I know these pics are poor but they shows enough to id Mealy...

Above -  Shows two distant cropped pics of the very pale bird taken yesterday. This may have been the one below, taken today but I'm not sure?

Above - The two pics above are the same bird. Although it has a nice white rump, it was structurally a Mealy. Not seen here, it had a single large broad streak on the undertail coverts.

 Above - Shows the standard Mealy from yesterday. Now this might be the bird pictured above, taken today, it looks more like it than the very pale one but I can't be sure.

There is a lot of speculation with these birds because they are so mobile. Its like that trick with the three cups and a ball, once they are shuffled around, its hard to find where you were. Fact is, there were a minimum of 2 Mealy Redpolls present, but I reckon there are more in the part of the flock that disappeared.

As its back to work tomorrow they will have to wait until the weekend for further scrutiny.  

How did the patch list go? Well, so far I'm on 57, all within 1km of home.

Saturday, January 01, 2011

Here we go....

Not much birding today. As its my birthday, time is usually spent out and about for a walk with Jane and Bunty, usually via a dog friendly pub.

Today was nice and fair with a cool NW breeze blowing. Some hazy sunshine popped through at lunchtime, the first since the milder weather. The landscape is now green all but for isolated patches of dirty snow in the shade.

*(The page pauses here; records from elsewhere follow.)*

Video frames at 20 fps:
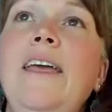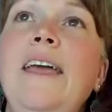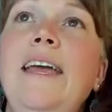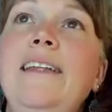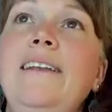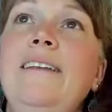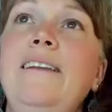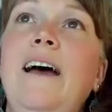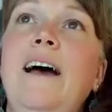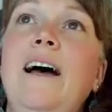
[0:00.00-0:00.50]
And
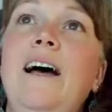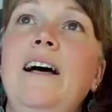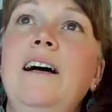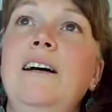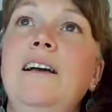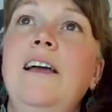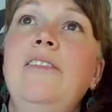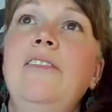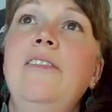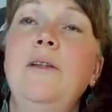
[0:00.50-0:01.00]

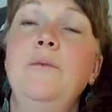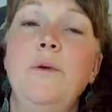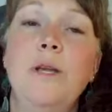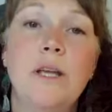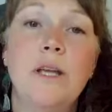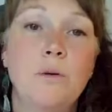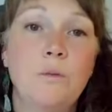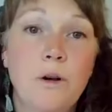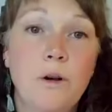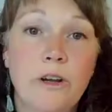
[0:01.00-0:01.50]

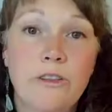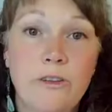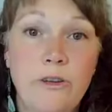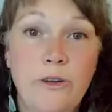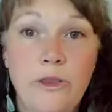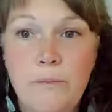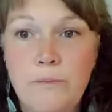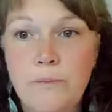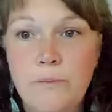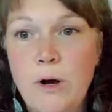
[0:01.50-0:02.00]
then we can
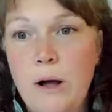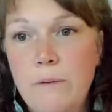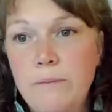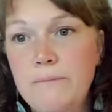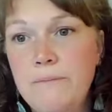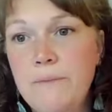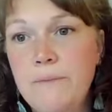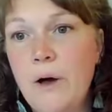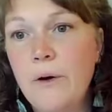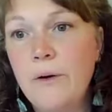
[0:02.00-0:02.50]
work through the
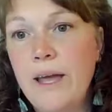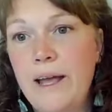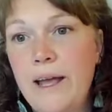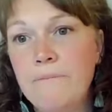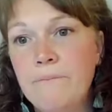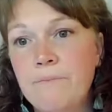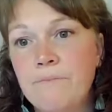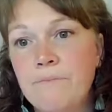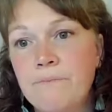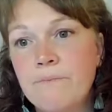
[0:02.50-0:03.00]
problem.
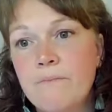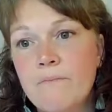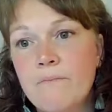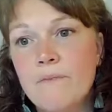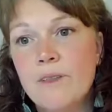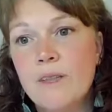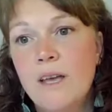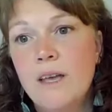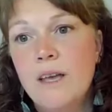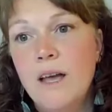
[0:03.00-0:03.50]
Okay.
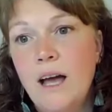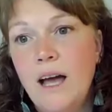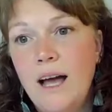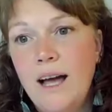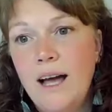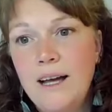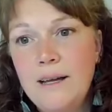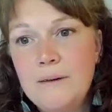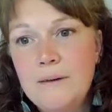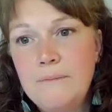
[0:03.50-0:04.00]

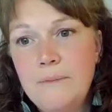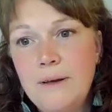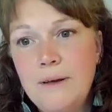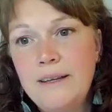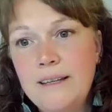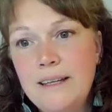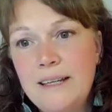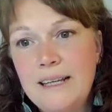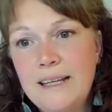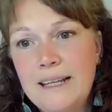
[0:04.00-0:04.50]

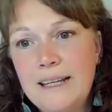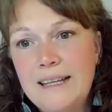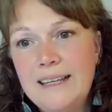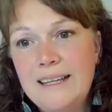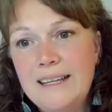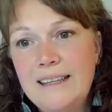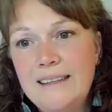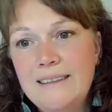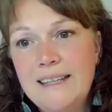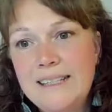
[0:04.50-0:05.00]
Um,
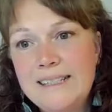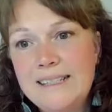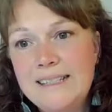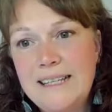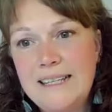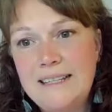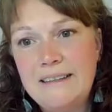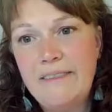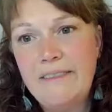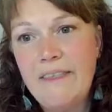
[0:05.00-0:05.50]

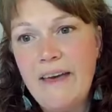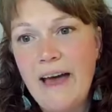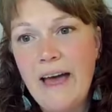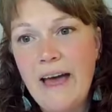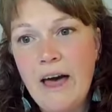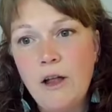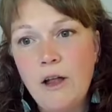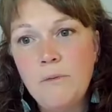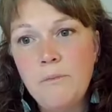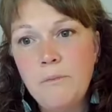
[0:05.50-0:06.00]
let's see. Did
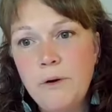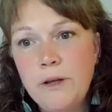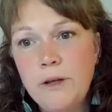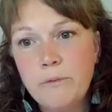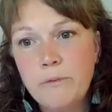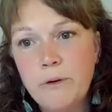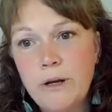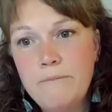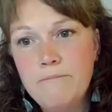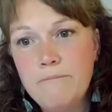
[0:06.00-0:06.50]
that help
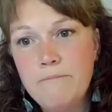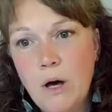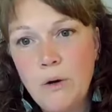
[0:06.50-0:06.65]
with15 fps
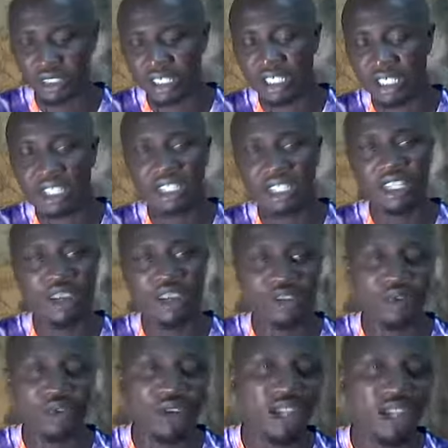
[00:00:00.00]
A liter of
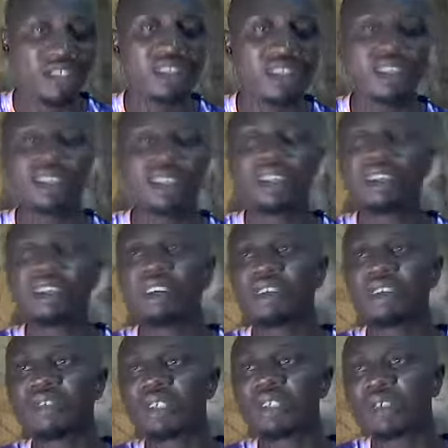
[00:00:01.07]
fuel
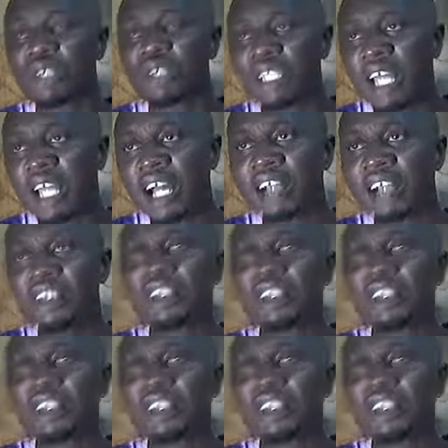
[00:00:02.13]
of the total.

We drove all of 4 miles, parked up, and did a circular walk around Alnmouth and Foxton today, stopping mid way at a pub in the village for soup and the finest homemade cheescake that has graced my gob (vanilla and gingerbread).

The main natural history event of the day was a new bird for the garden when a duck and drake Goosander flew low, west, right overhead. Those and half a dozen Tree Sparrows at the feeders were about it really. I'll be out for a couple of hours in the morning kicking the OFFH list off proper.